Lewis, despite his connections to the Rogue Pretoria, rarely spoke of the Guild with any negativity. From him, this phrasing was tantamount to revolt.
I was happy to hear it. My adverse feelings towards the Guild were strong, but there were times I feared Lewis was too comfortable at Kesterlee.
“Is this a position I could accompany you to?” I asked. “If I am not with child. If we… reach that juncture.”
Something different entered his expression. I might have called it pity, or concern, but Lewis was not an easy man to read.
We both jostled in our seats as the carriage went over a bump in the road. There was a crack, and a shouted curse from our driver.
Lewis, rather than look startled, let out a long breath.
The carriage stopped, and dread crept up my spine.
“Lewis?” I asked lowly.
He cleared his throat, opened his mouth to say something, then seemed to give up. “I was not opposed to our future, if that was within Guild walls,” he said, instead. “We would have made a good go of things, I am sure. I hope we will meet again someday, Ottilie. Do not fear for me.”
I gaped at him. “What?”
The carriage door opened. A rifle mouth appeared and levelled at Lewis, accompanied by an unfamiliar voice. “Out!”
Lewis gave me one last look, then complied. I stared at the empty doorway and the slice of misty forest night for an instant, then started to go after him.
Another figure climbed up into the carriage and sat across from me. In trousers, loose jacket, and a low cap, Pretoria’s lean frame might have passed for a man from a distance, but up close there was no true disguise.
My sister tore off a false moustache with theatrical gusto and tossed it out the window. The carriage door closed as shouts and gunshots took over outside, and the carriage rattled back into movement.
“They will make a good show,” she promised me, beaming. “Lewis will be under no suspicion. Hello, dear sister.”
“You are taking me from the Guild,” I surmised.
“I am. I promised to, eventually. Why, had you given up on me?”
Perhaps I had. I felt oddly dull at the realization. “You did, but I did not… I did not ask you to do this. Not now. I am not sure I am ready.”

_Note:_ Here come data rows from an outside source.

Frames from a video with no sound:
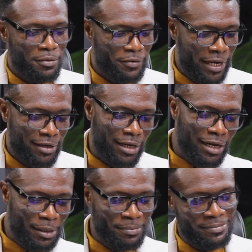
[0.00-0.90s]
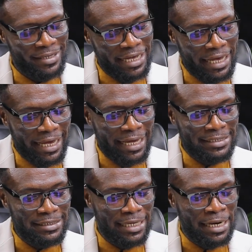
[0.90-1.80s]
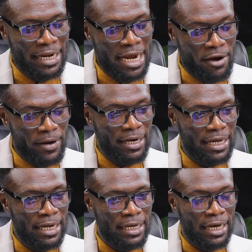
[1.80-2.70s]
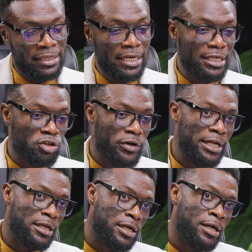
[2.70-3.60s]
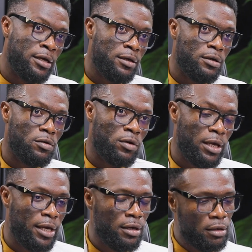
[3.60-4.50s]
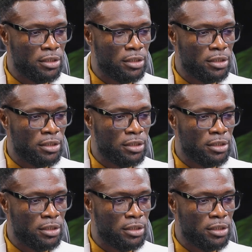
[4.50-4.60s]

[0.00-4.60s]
Great. It is an area that I think is growing in Ghana, okay?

I am not ready to part with Lewis.
“You did not have to ask me,” Pretoria replied with belligerent affection. “And we are never truly ready for the great leaps in life, we must simply close our eyes and take them. Tillie, I did not expect you to fling yourself on me in thanks, but you seem almost displeased.”
“Is Lewis not coming?”
Evidently, that was not the question she expected. She furrowed her brows at me, then her brown eyes rounded in realization. “Oh dear. No, love, he is not. He did not… You two did not discuss this? He decided to stay.”
I pinned my lips closed. A great wave of emotion, churning and complex, crashed over me, and I found myself unable to speak. The carriage rattled on and on, and Pretoria watched me with an elder sibling’s insight, concern, and benevolent condescension.

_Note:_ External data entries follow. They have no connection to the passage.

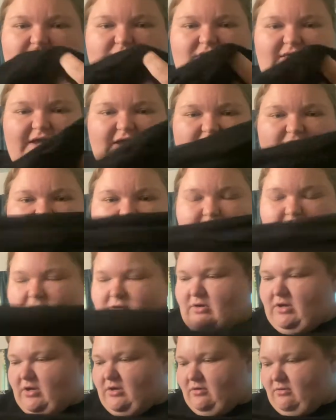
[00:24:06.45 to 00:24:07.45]
like a
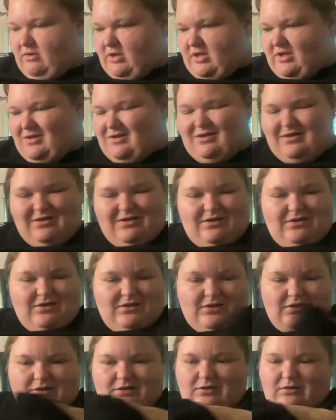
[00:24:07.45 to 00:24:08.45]
kimono
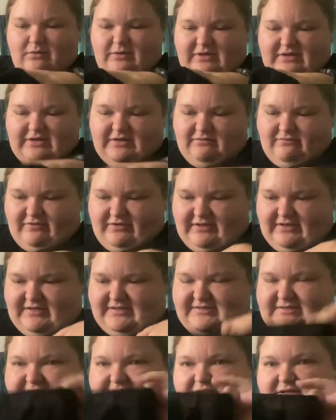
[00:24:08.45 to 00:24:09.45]
Oh, I didn't realize
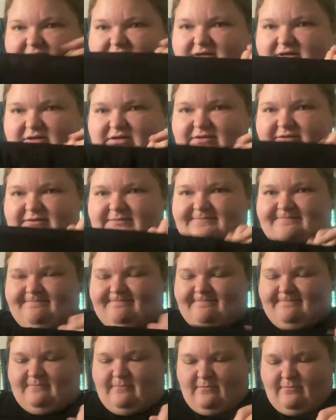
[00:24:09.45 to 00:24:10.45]
that the
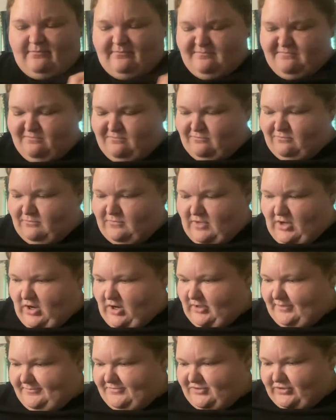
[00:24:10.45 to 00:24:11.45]

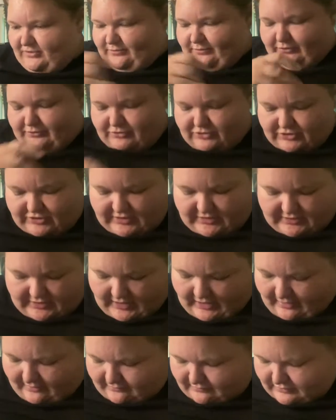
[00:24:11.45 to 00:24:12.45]
arms are ruched like
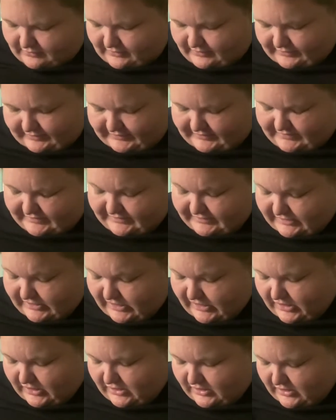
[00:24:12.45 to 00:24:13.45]
that.
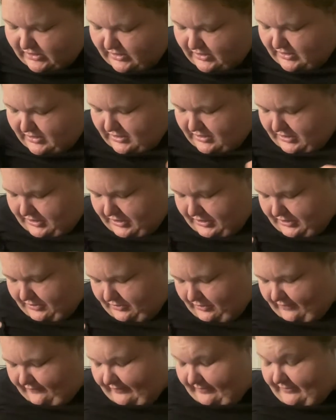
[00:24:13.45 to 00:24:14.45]
I don't know
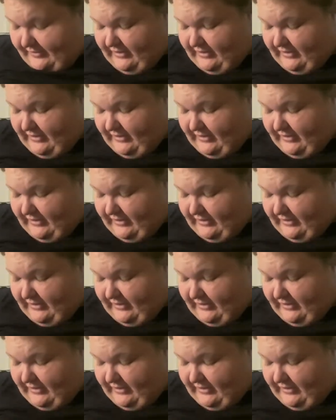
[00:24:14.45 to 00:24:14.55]
if I'm gonna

“I did not expect it to happen like this,” I said by way of explanation. I let out a heated breath. “I’m unsure what I want, just now.”
“Then it is good I have decided for you,” she stated with a shake of her head. “They have their claws in you, darling, but I shall pry them out.”
I did not know what to say to this, still numbed with too much feeling, so I moved on. I sat a little straighter, pushed the final image of Lewis from my mind, and folded my hands in my lap, mirroring my sister across the carriage.
“Very well,” I said. “Where are we going?”